To pass now to the fourth of our agents for health, Cleanliness. It is fortunately seldom necessary to argue the advantages of the "tub" or "sponge bath" to our football players, because they are usually accustomed to it. A daily splashing has been their ordinary habit. It is well to mention also that a fortnightly warm bath may be indulged in to advantage. But with the present understanding of all these advantages, the wisest remarks that can be made are cautions as to indiscretions in the use of baths. In the first place, one bath a day is enough, and any other should be a mere sponging and rubbing. Men who indulge in a tub in the morning and then spend another fifteen minutes in a plunge after practice in the afternoon get too much of it. Again, the habit of spending a long time under the shower every day is a mistake. It feels so refreshing after a hard practice that a man is tempted to stay too long, and it does him no good. The best and safest plan is to take a light, quick sponge bath in the morning immediately upon rising, and then, after practice in the afternoon, to take just a moment under the shower, and follow it by a good rubbing. This, with the fortnightly warm bath, will be all that a man may do to advantage.


A CHAPTER FOR SPECTATORS

To those who have never played the game of football, but who chance to open the covers of this book, a short explanation of the divisions and duties of the players will not be out of place. For these this chapter is added.

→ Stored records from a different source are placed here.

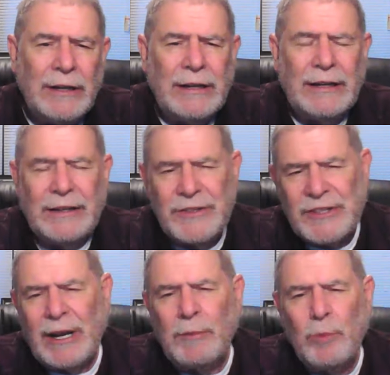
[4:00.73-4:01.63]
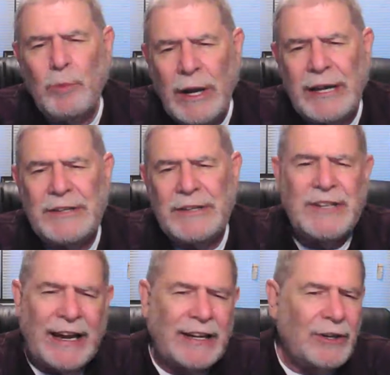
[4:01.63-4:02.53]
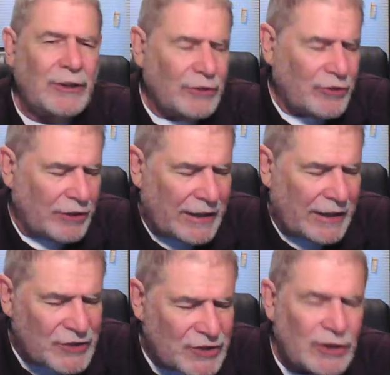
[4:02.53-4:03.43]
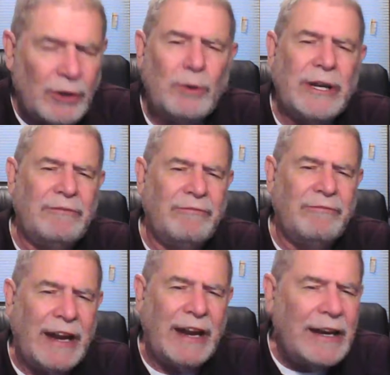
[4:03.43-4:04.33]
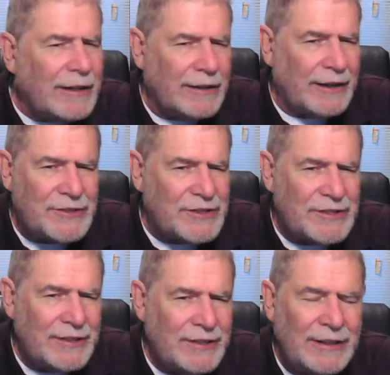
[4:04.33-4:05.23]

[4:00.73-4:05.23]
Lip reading: in some ways that culture has so invaded us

The game is played by two teams, of eleven men each, upon a field 330 feet long and 160 feet wide, at either end of which are goal-posts with a cross-bar.

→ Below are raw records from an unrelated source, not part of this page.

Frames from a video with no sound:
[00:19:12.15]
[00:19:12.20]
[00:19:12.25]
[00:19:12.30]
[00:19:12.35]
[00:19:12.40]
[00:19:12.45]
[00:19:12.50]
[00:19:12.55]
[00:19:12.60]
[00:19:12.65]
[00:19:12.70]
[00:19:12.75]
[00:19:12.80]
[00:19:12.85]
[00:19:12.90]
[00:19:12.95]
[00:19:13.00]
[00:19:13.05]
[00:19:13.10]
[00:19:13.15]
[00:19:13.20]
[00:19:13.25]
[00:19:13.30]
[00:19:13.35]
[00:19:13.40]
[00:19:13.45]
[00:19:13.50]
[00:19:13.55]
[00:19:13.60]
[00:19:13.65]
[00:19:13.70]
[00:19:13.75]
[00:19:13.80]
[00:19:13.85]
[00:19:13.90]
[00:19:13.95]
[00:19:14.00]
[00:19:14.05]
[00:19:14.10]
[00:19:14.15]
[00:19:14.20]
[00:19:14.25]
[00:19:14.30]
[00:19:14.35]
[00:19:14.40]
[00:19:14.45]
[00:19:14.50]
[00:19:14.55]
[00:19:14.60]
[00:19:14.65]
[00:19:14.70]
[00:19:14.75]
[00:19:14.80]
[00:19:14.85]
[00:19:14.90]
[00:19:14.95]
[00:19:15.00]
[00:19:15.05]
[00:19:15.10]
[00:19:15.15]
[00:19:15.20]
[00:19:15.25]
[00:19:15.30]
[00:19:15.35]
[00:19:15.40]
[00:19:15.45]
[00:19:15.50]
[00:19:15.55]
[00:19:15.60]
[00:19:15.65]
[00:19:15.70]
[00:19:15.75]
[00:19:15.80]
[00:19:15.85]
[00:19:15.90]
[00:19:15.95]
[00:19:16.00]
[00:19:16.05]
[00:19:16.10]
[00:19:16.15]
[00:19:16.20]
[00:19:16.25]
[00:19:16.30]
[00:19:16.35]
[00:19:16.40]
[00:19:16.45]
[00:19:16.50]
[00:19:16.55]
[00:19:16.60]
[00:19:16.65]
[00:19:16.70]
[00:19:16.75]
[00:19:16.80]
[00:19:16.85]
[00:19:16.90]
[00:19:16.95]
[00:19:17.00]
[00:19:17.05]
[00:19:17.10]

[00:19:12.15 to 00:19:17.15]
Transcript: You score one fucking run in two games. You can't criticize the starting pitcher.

The ball, which is like a large leather egg, is placed in the centre of this field, and each team endeavors to drive it in the direction of the opponents' goal-line, where any scoring must be done. Goals and touch-downs are the only points which count, and these can be made only as follows:

A goal can be obtained by kicking the ball in any way except a punt (a certain kind of kick where the ball is dropped by a player and kicked before touching the ground) over the cross-bar of the opponents' goal. A touch-down is obtained by touching the ball to the ground behind the line of the goal. So, in either case, the ball must cross the end of the field in some way to make any score. The sole object, then, of all the struggles which take place in the field is to advance the ball to a position such that scoring is possible. A firm grasp of this idea usually simplifies matters very much for the casual spectator.

The object of the white lines which cross the field at every five yards is merely to assist the referee in determining how far the ball moves at a time; for there is a rule which states that a team must advance the ball five yards in three attempts or retreat with it twenty. If they do not succeed in doing this, the other side take possession of the ball, and in their turn try to advance it.